Ngobrol di Café pas Piala Dunia Qatar antara Portugal vs Ghana.
“Jam 9 lewat Insya Allah,”
“Ok,” balasnya di pesan WhatsApp.
Tepat sudah satu pekan saya bertemu tatap muka untuk pertama kalinya dengan seorang kenalan baru. Saya memanggilnya Pak Priyo.
Saya mengenalnya di salah satu grup WhatsApp yang kami ikuti. Anggota grup ini berasal dari Sabang sampai Merauke, dari Mianggas sampai Pulau Rote.
Tentu saja, saya merasa beruntung diajak masuk grup yang cukup gayeng ini. Saya sering mendapatkan insight dari sesama anggota.
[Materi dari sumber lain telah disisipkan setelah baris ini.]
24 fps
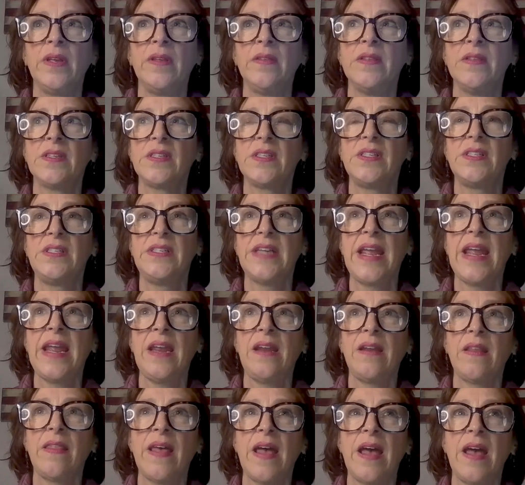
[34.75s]
in the
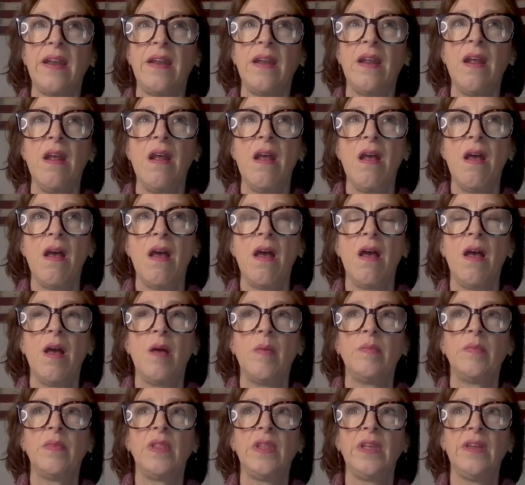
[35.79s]
state that
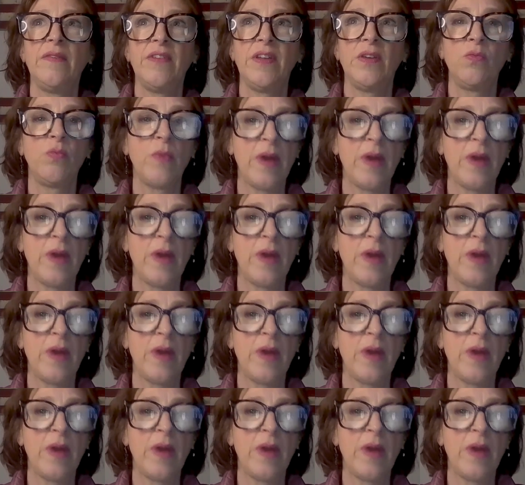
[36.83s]
live at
Mereka memiliki semangat yang tinggi untuk berbagi.
Malam itu saya mendahului bertanya basa basi untuk mengenalnya lebih dalam. Mulai darimana asalnya. Ada keperluan apa datang di kota ini, soal keluarga, dan seterusnya. Mirip seorang wartawan yang bertanya dengan rumus 5w+1h. Haha…
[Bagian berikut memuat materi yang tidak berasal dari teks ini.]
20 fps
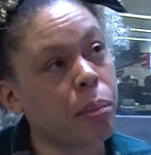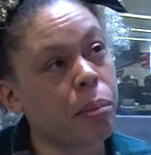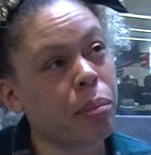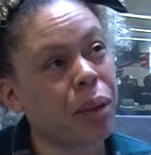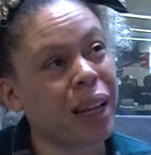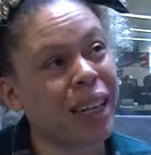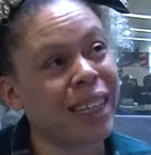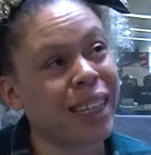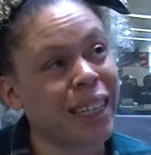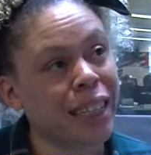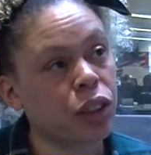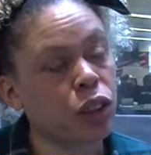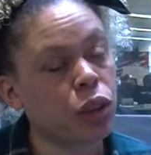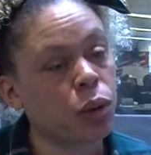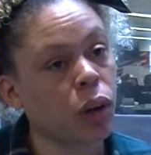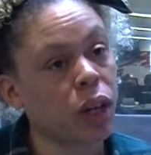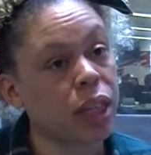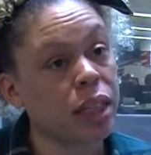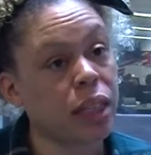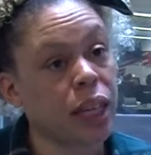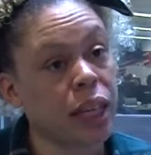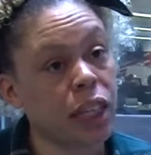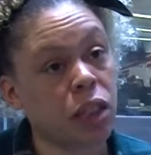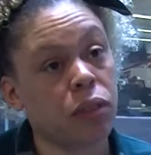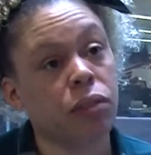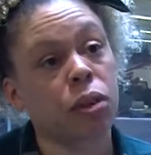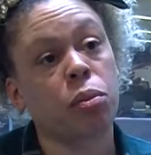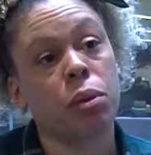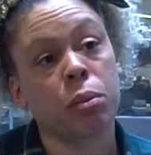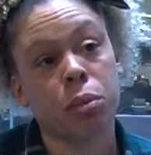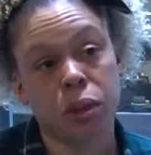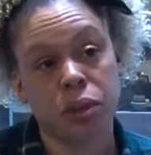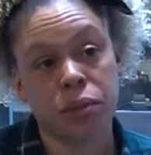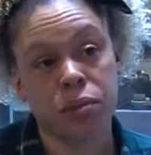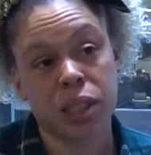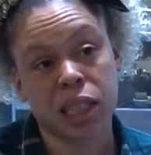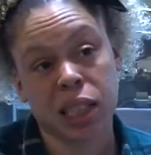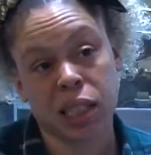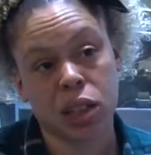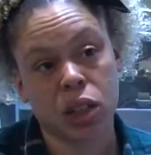at least twice each. I've done Wimbledon
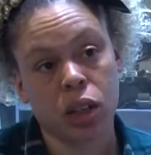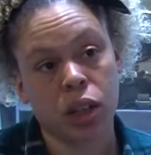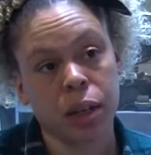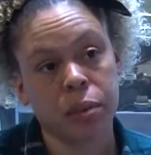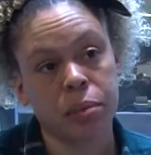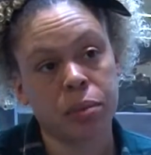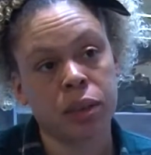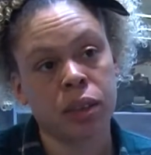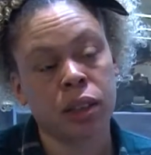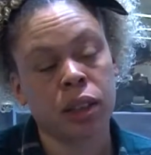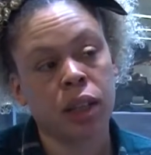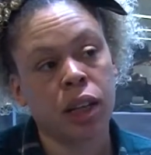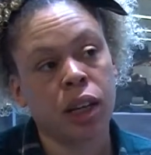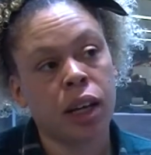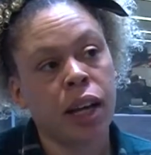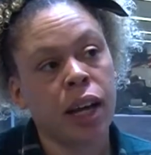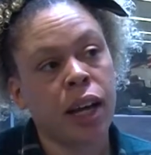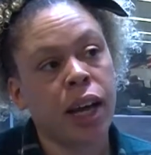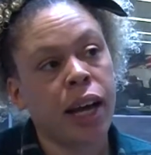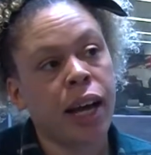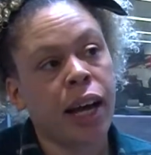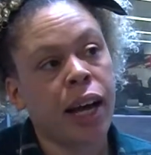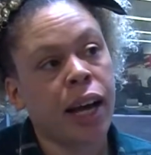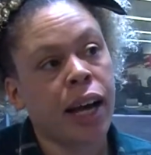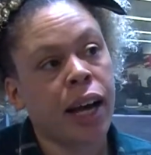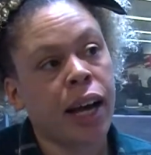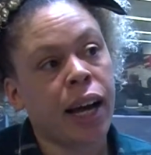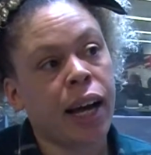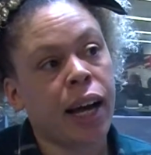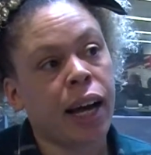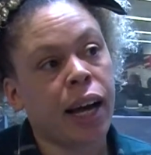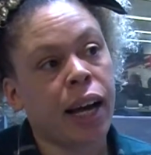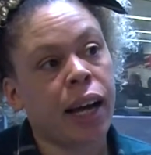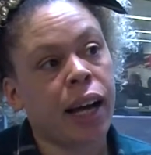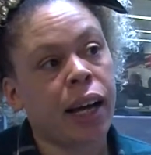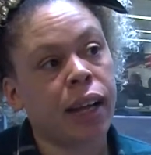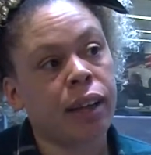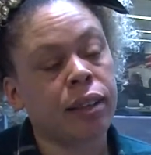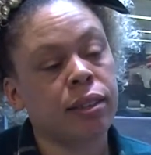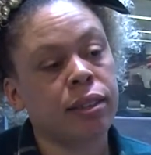6 times.
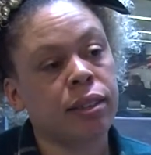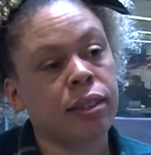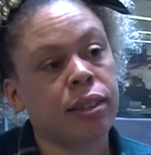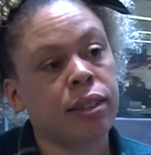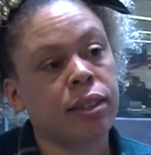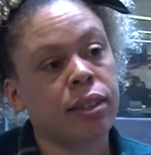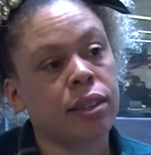And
Entahlah, tiba-tiba saya merasa sepertinya ada Chemistry di antara kami berdua. Ia mulai membuka diri. Ia mengatakan bahwa dirinya adalah seorang Mubaligh yang bertugas di Sampit sejak 1995.
“Sampit?”
Mendengar Sampit, pikiran saya langsung melayang pada sebuah peristiwa kelam, lebih dari 20 tahun yang lalu.
“Iya, itu tahun 2001. Waktu itu saya pas naik haji,” katanya memulai kisah.
Ketika peristiwa itu terjadi, dirinya tidak tahu sama sekali. Ia baru tahu ketika tersebar kabar heboh juga di Arab Saudi. Ia bergegas mencari kabar lewat koran yang dijual di sana.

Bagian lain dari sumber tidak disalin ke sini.